*** Opening MATERIAL FOR THIS EXERCISE ***

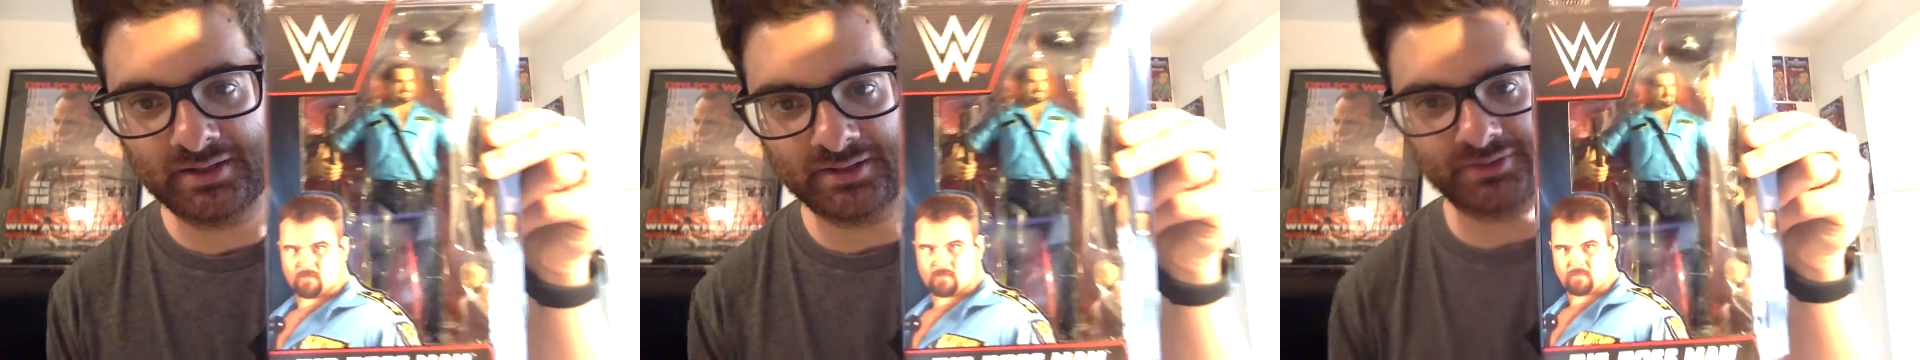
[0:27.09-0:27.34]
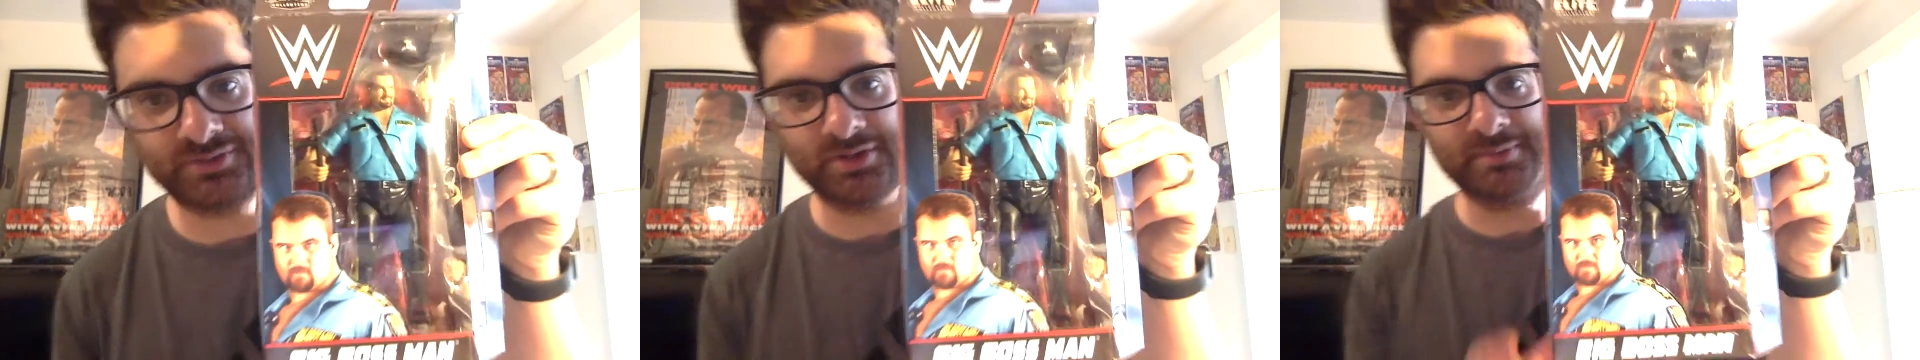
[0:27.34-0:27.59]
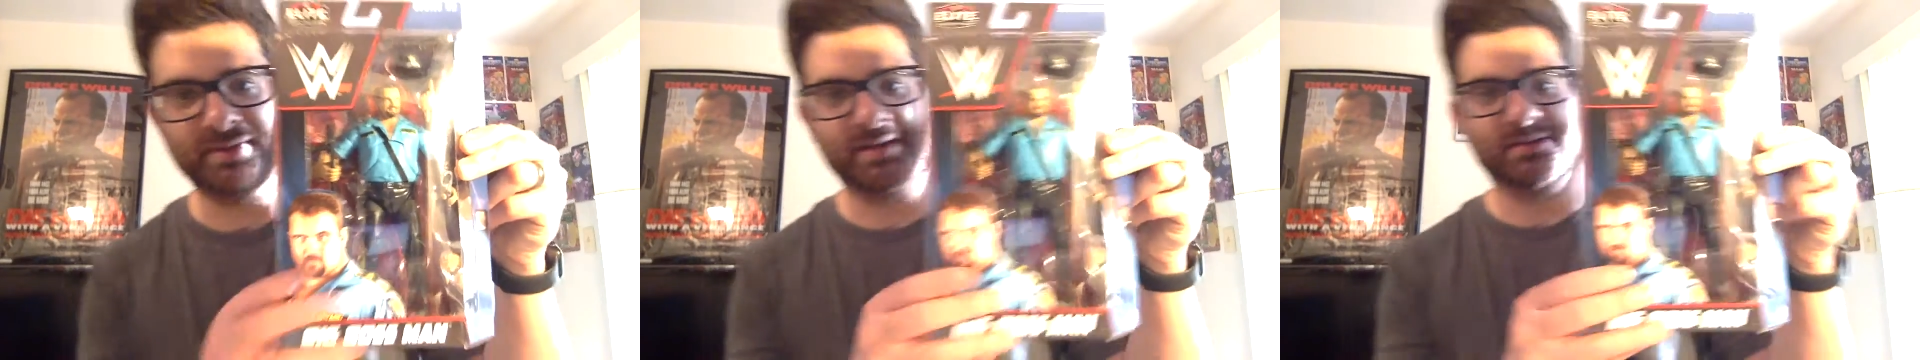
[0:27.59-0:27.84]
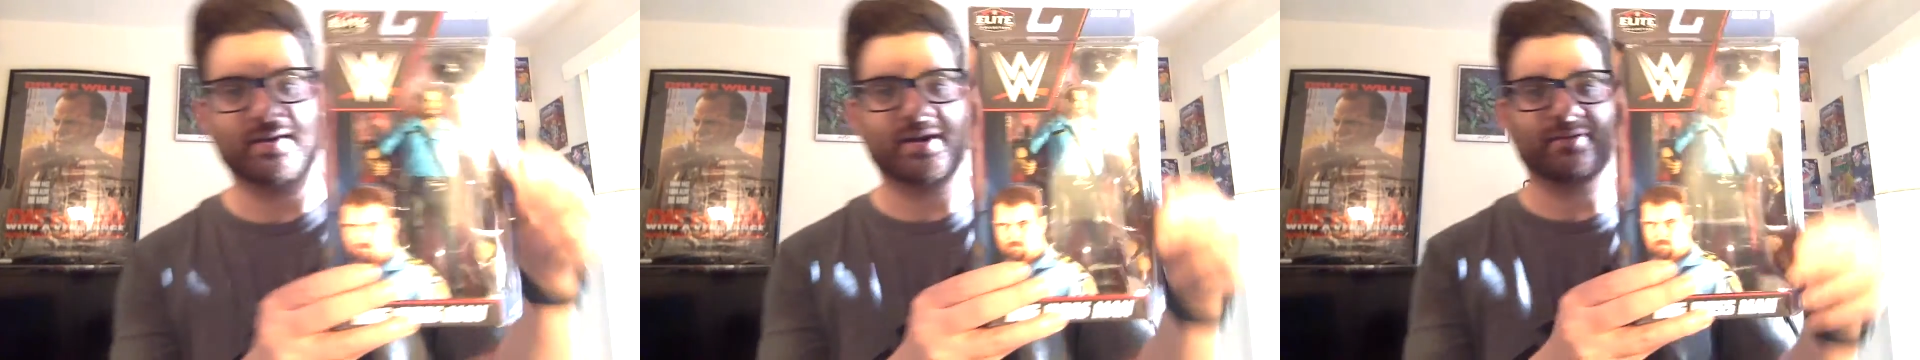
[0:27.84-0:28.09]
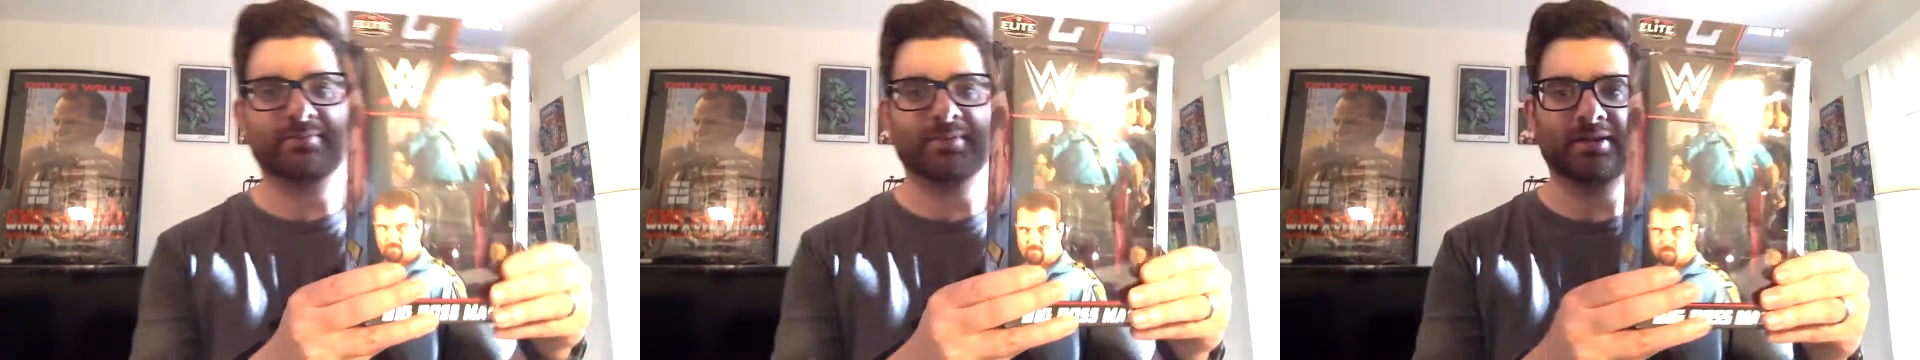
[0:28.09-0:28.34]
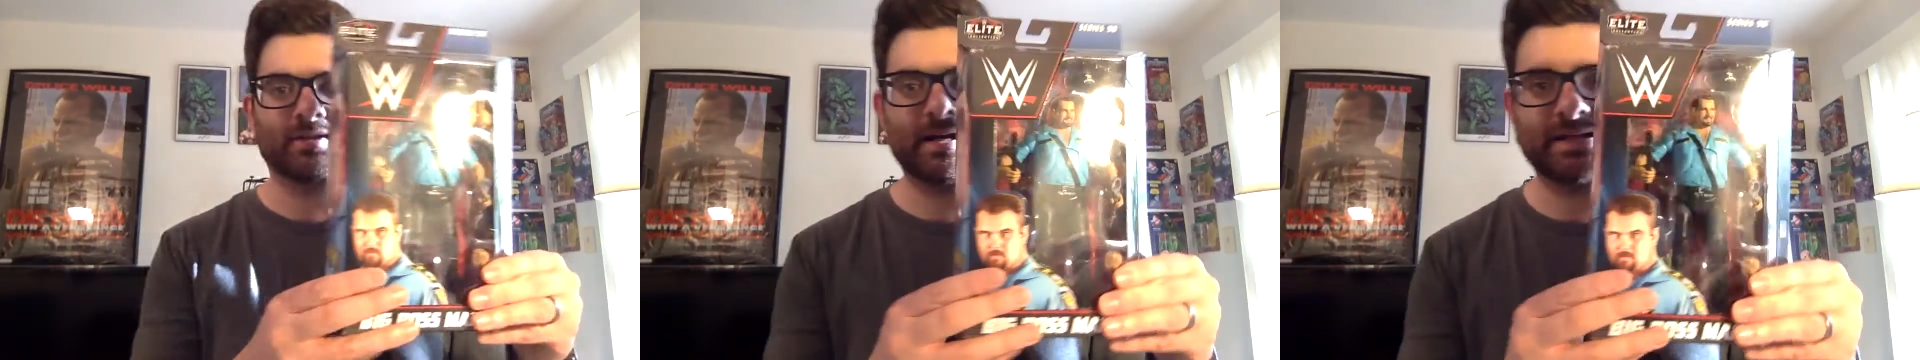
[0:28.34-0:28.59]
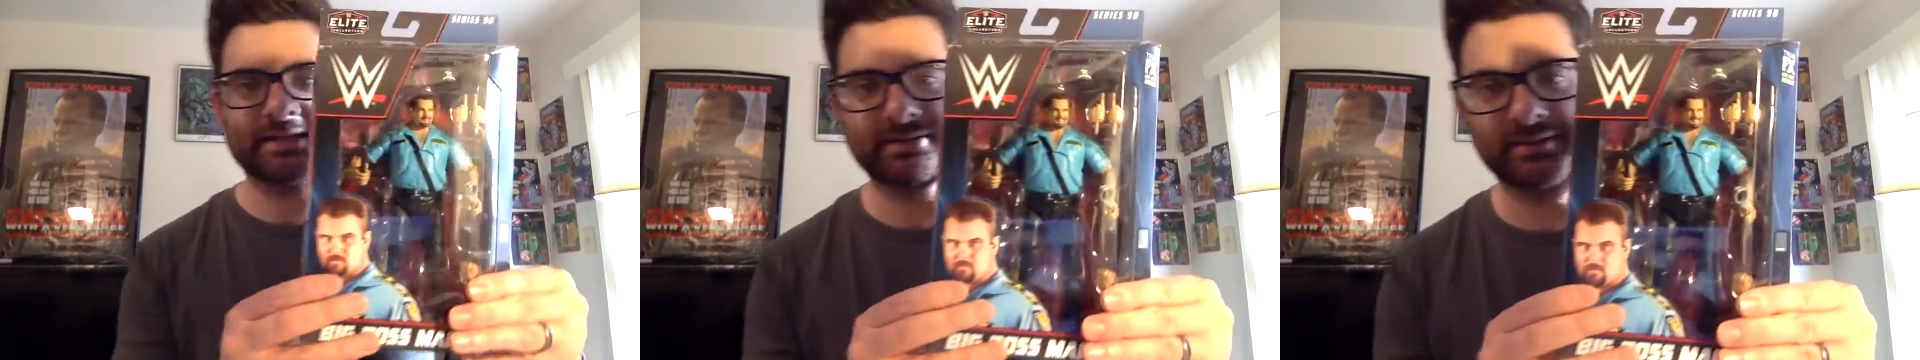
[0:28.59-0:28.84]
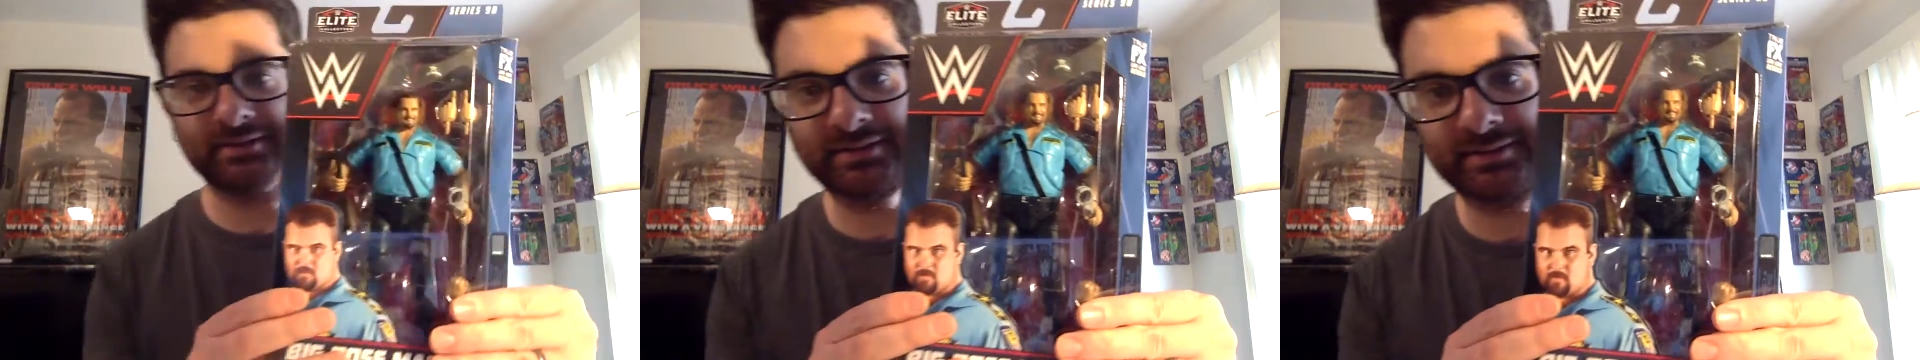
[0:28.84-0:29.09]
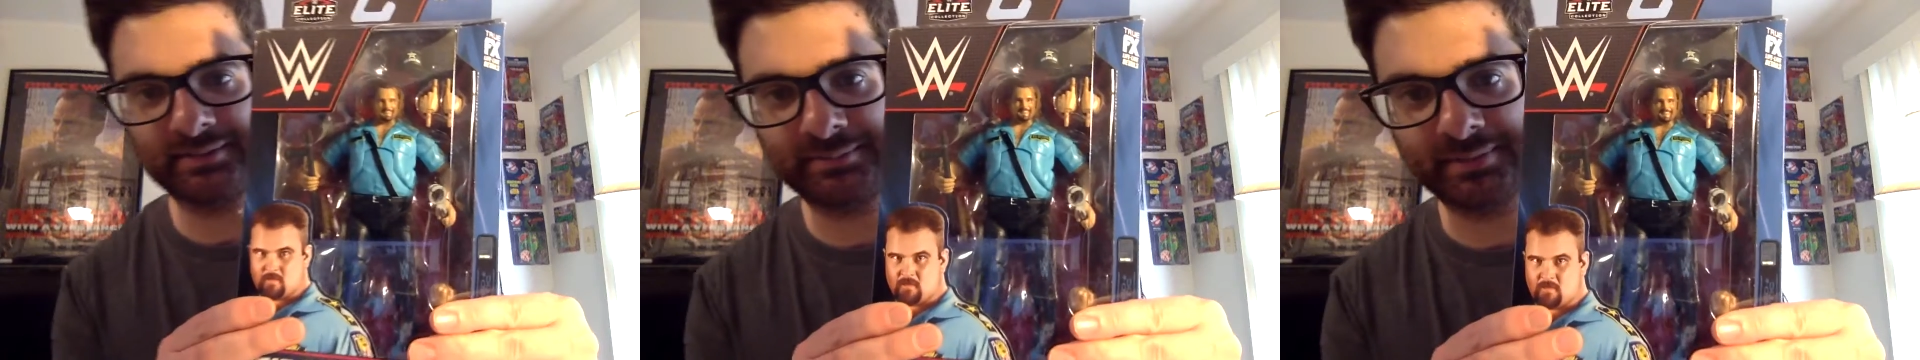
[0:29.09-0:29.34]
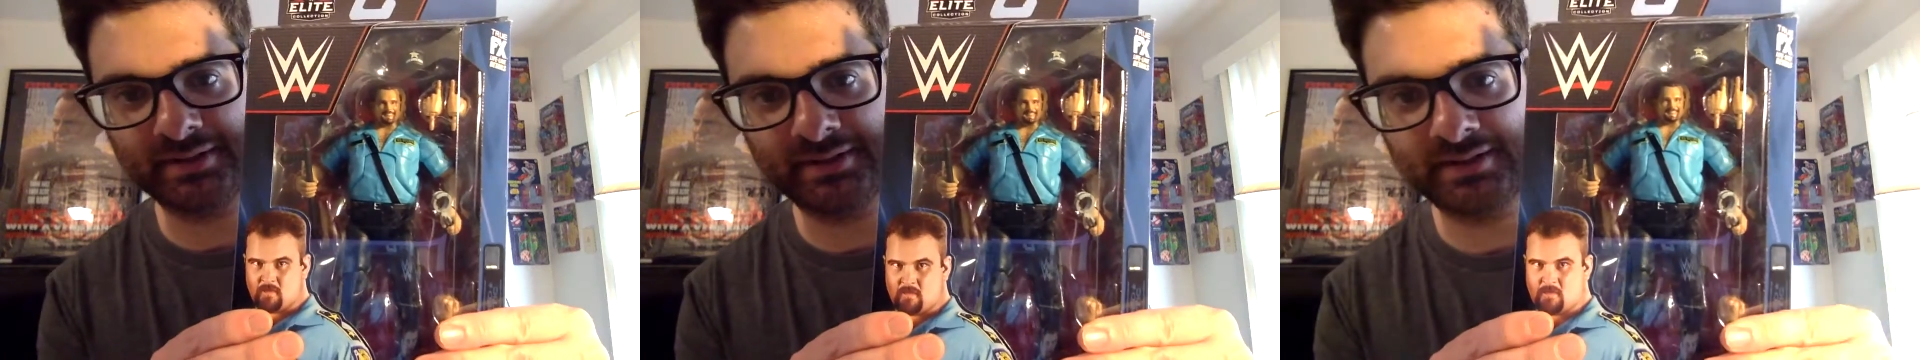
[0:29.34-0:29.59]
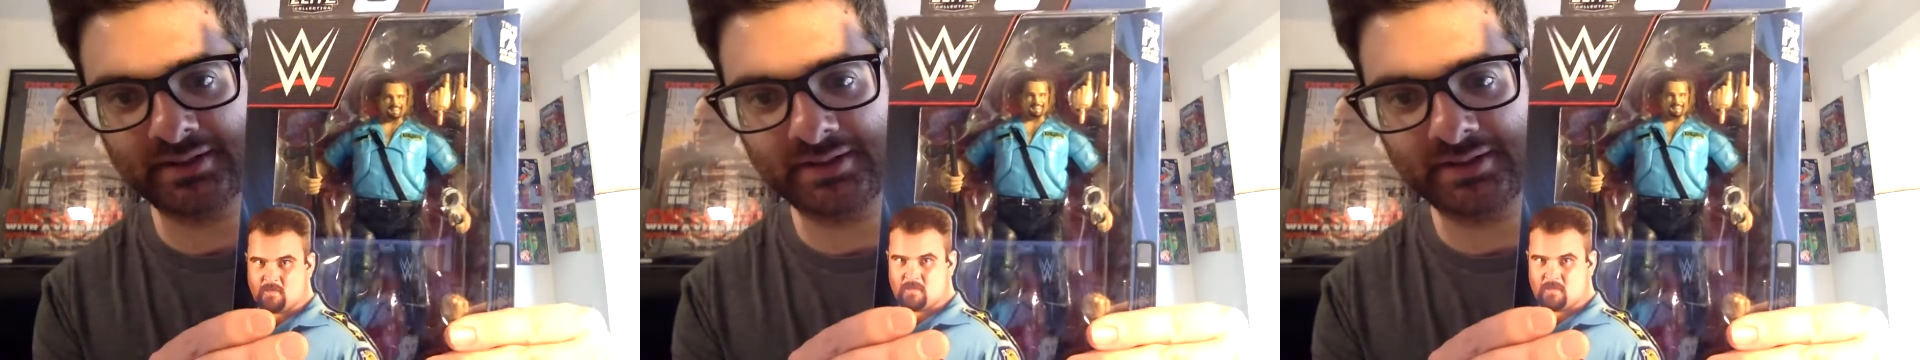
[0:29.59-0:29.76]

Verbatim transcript: sorry about the glare from the light, but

*** Closing MATERIAL FOR THIS EXERCISE ***

THE PROBLEM: For this exercise, retype the data above exactly and skip every image.

RESPONSE TO THIS EXERCISE:
[0:27.09-0:27.34]
[0:27.34-0:27.59]
[0:27.59-0:27.84]
[0:27.84-0:28.09]
[0:28.09-0:28.34]
[0:28.34-0:28.59]
[0:28.59-0:28.84]
[0:28.84-0:29.09]
[0:29.09-0:29.34]
[0:29.34-0:29.59]
[0:29.59-0:29.76]

Verbatim transcript: sorry about the glare from the light, but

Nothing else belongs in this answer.